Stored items

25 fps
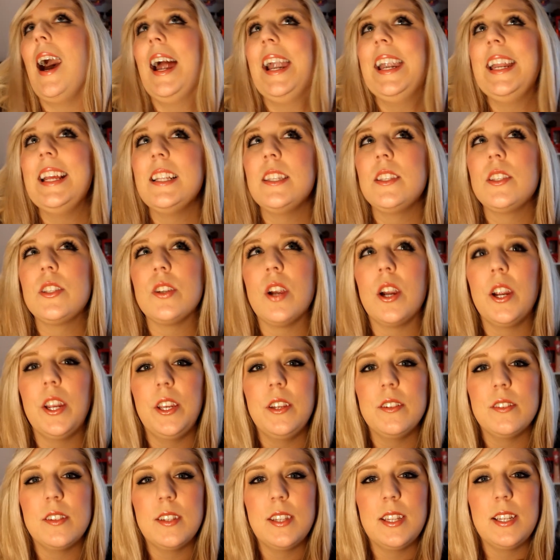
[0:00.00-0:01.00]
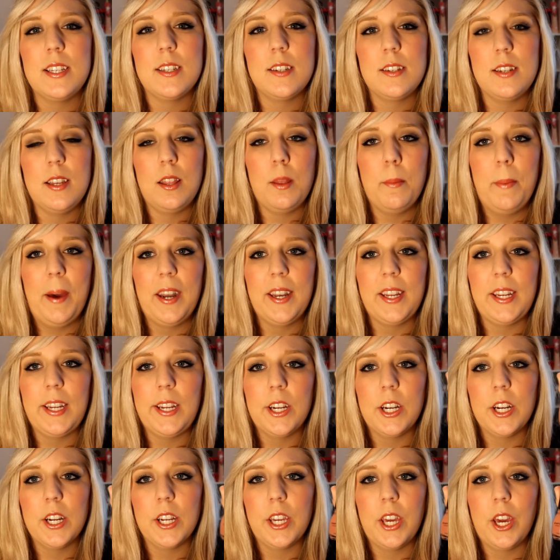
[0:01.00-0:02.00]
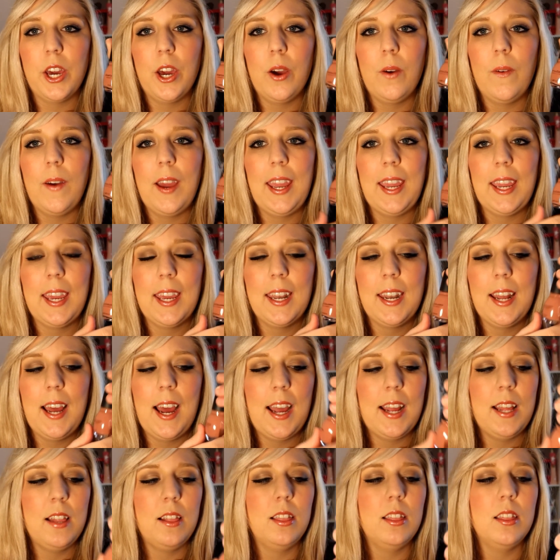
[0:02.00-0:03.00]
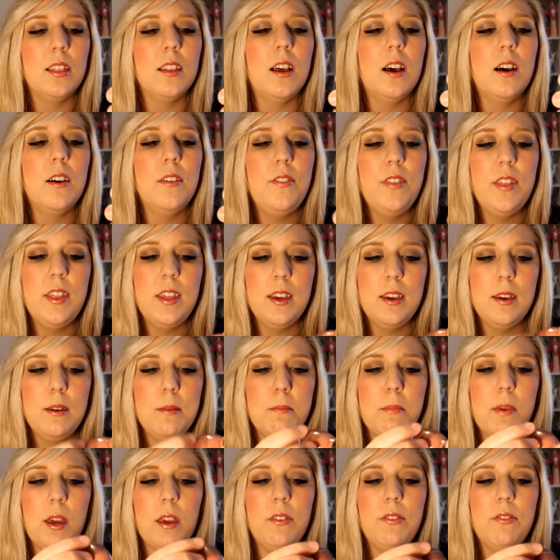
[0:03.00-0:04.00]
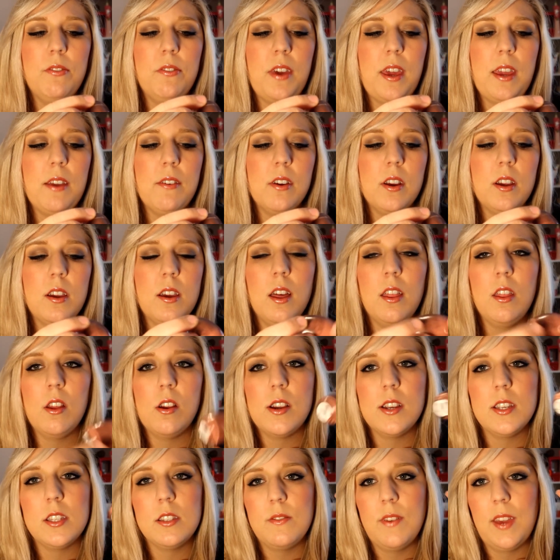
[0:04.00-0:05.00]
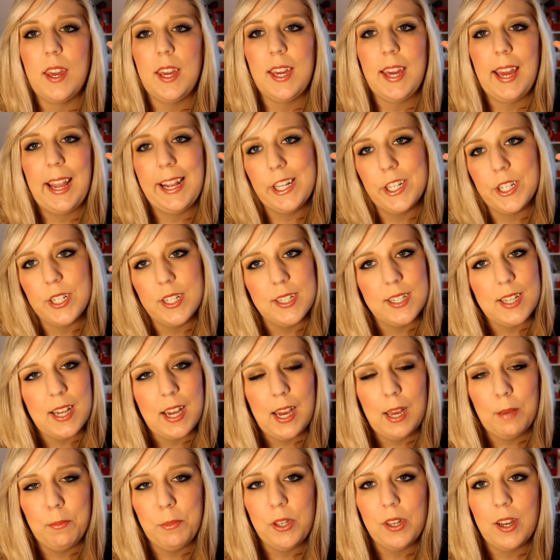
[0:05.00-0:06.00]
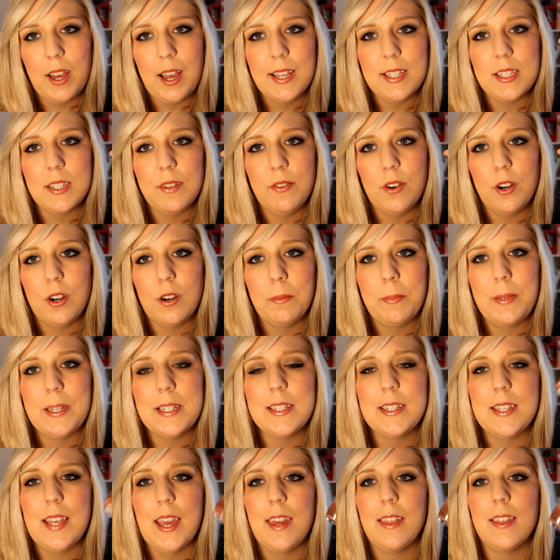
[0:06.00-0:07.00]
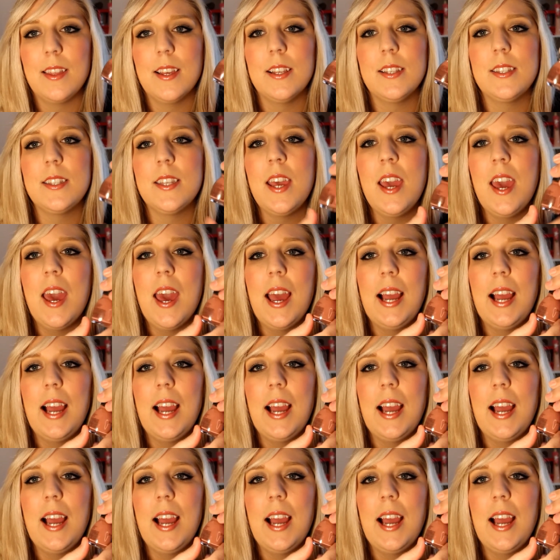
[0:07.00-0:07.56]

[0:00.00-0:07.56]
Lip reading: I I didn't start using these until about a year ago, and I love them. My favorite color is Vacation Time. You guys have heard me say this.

Description of the task: From the line containing "[0:00.00-0:01.00]" through the final line of the records, write out each line exactly, and include no pictures.

Your response:
[0:00.00-0:01.00]
[0:01.00-0:02.00]
[0:02.00-0:03.00]
[0:03.00-0:04.00]
[0:04.00-0:05.00]
[0:05.00-0:06.00]
[0:06.00-0:07.00]
[0:07.00-0:07.56]

[0:00.00-0:07.56]
Lip reading: I I didn't start using these until about a year ago, and I love them. My favorite color is Vacation Time. You guys have heard me say this.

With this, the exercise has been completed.